• RECORDED INFORMATION
____________________
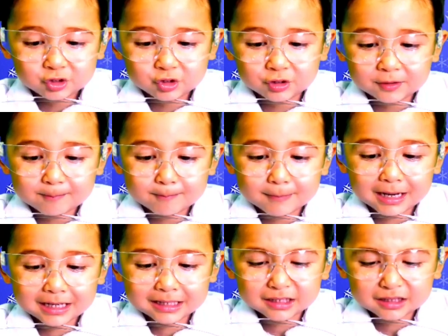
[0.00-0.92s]
To
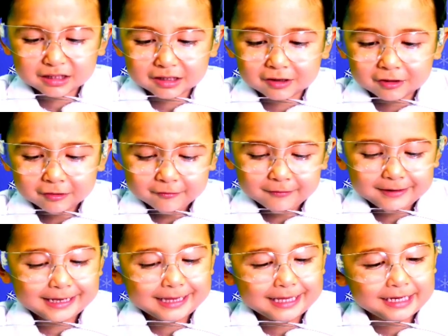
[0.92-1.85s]
make no,
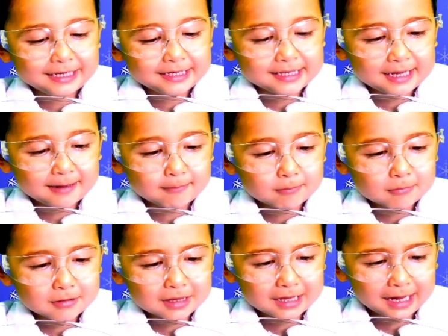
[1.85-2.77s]
you need some
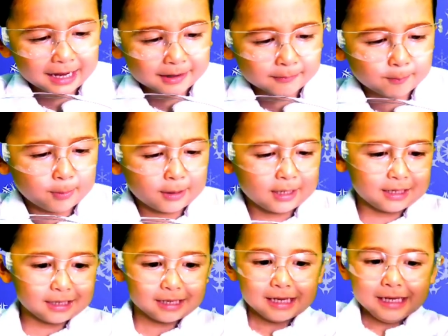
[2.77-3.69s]

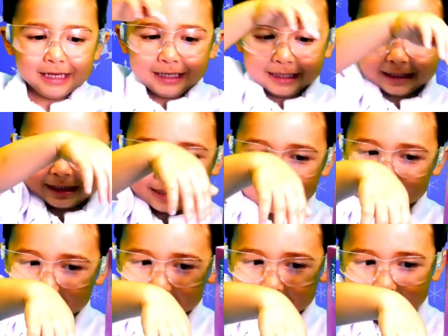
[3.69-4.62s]
diapers,
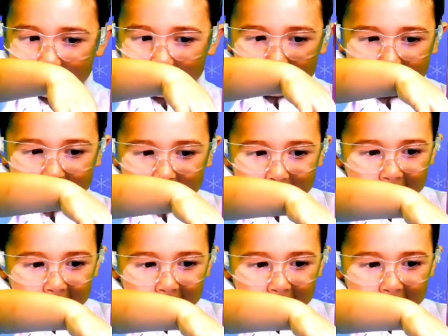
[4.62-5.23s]
scissors,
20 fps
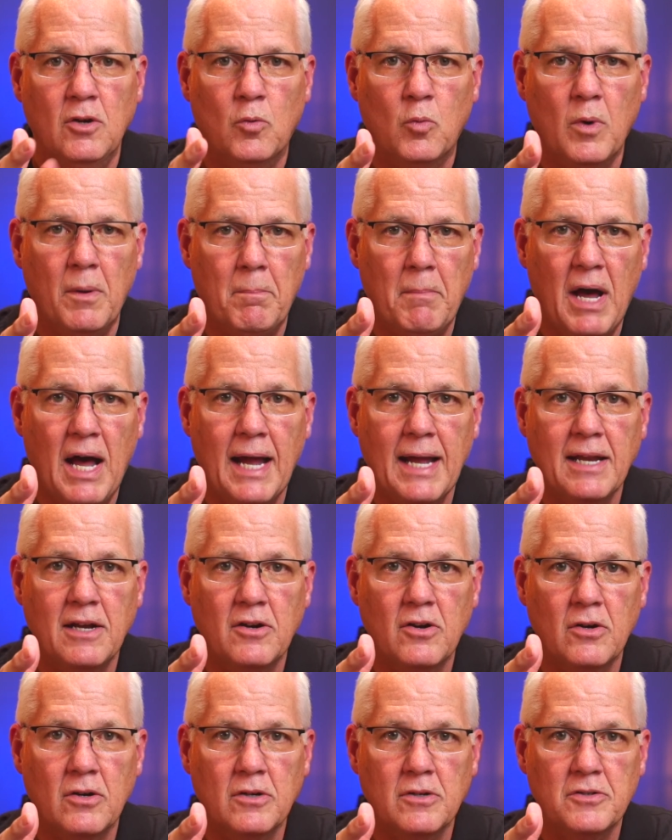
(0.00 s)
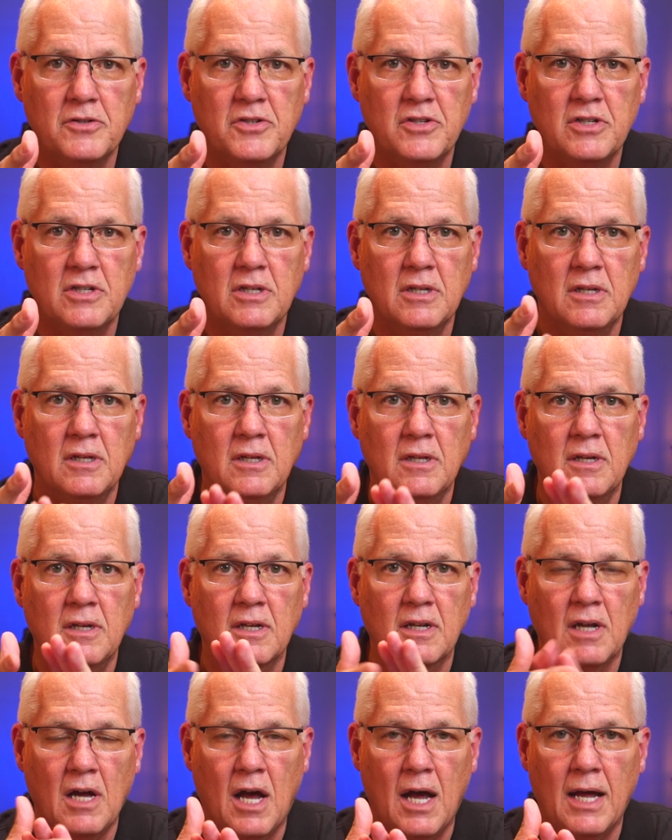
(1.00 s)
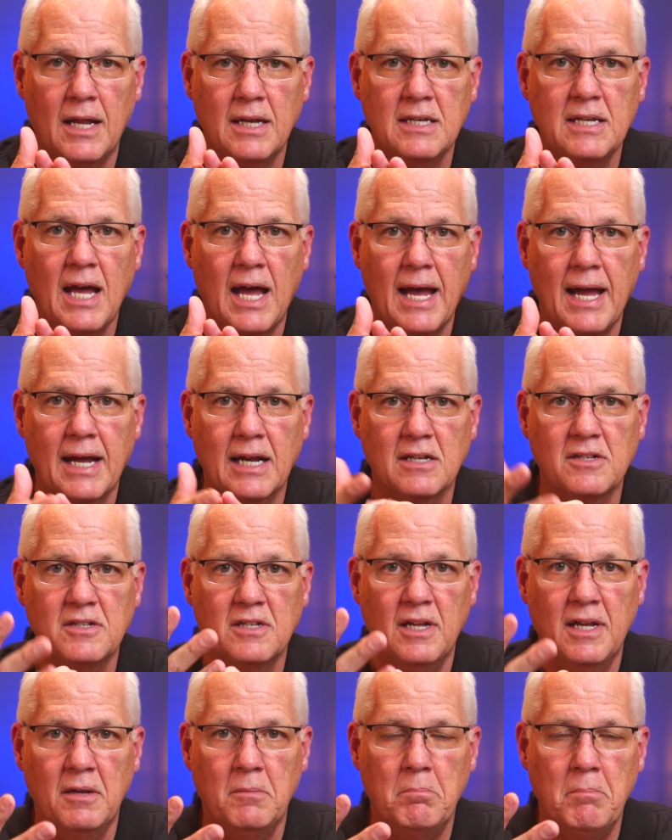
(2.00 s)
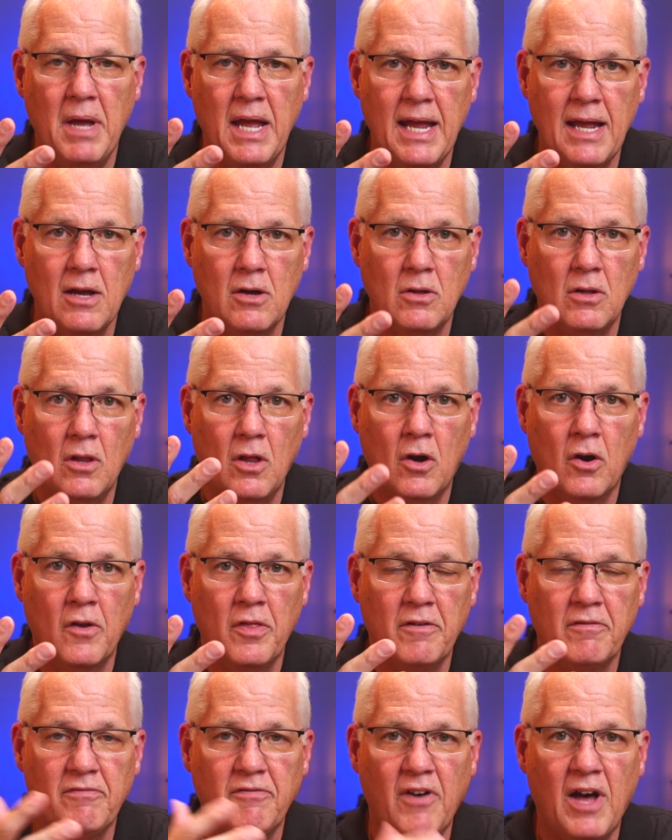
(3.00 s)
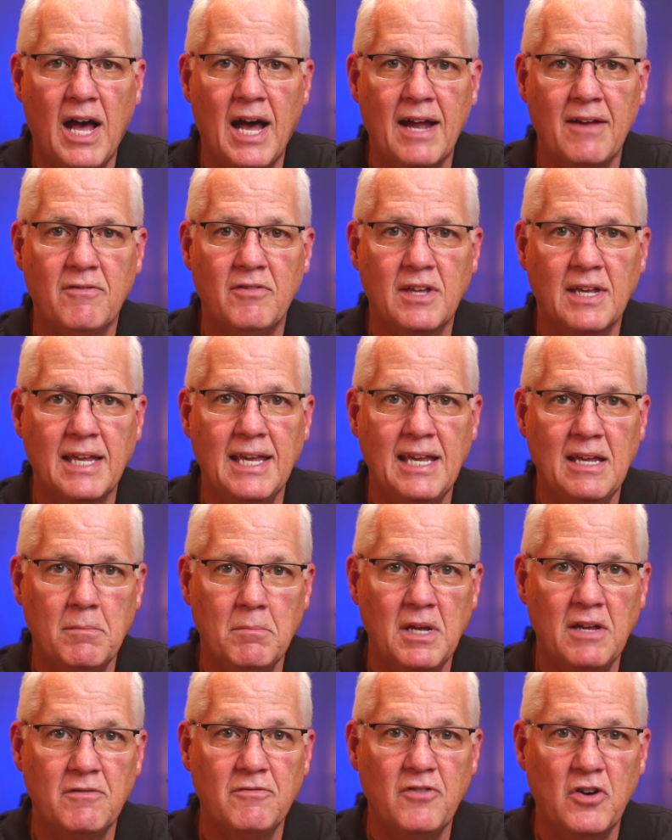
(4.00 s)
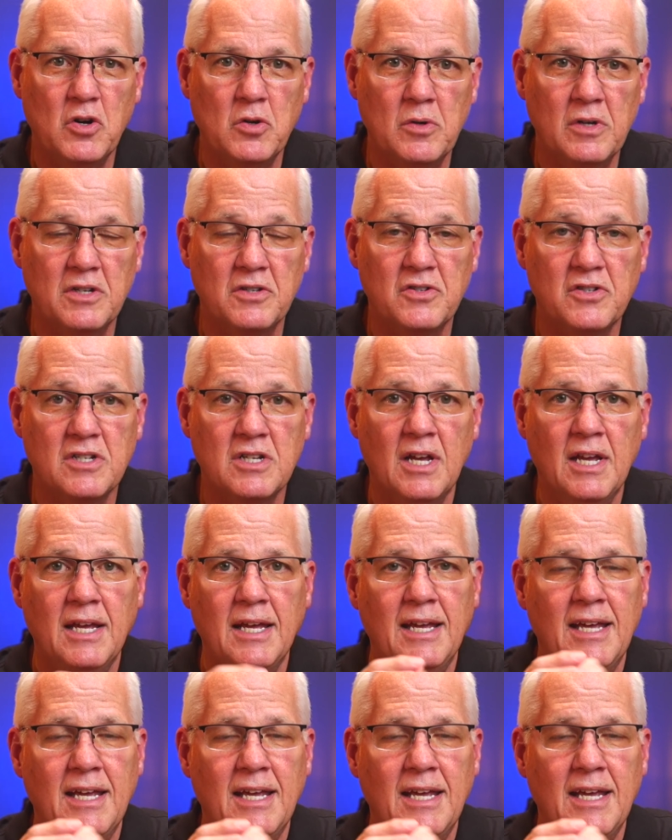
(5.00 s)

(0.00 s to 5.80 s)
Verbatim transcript: Reminders, Contacts, and Mail are the 5 that keep me focused.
____________________
• DESCRIPTION OF THE TASK
Without the pictures, retype each line of the records above exactly.

• RESPONSE AREA
[0.00-0.92s]
To
[0.92-1.85s]
make no,
[1.85-2.77s]
you need some
[2.77-3.69s]

[3.69-4.62s]
diapers,
[4.62-5.23s]
scissors,
20 fps
(0.00 s)
(1.00 s)
(2.00 s)
(3.00 s)
(4.00 s)
(5.00 s)

(0.00 s to 5.80 s)
Verbatim transcript: Reminders, Contacts, and Mail are the 5 that keep me focused.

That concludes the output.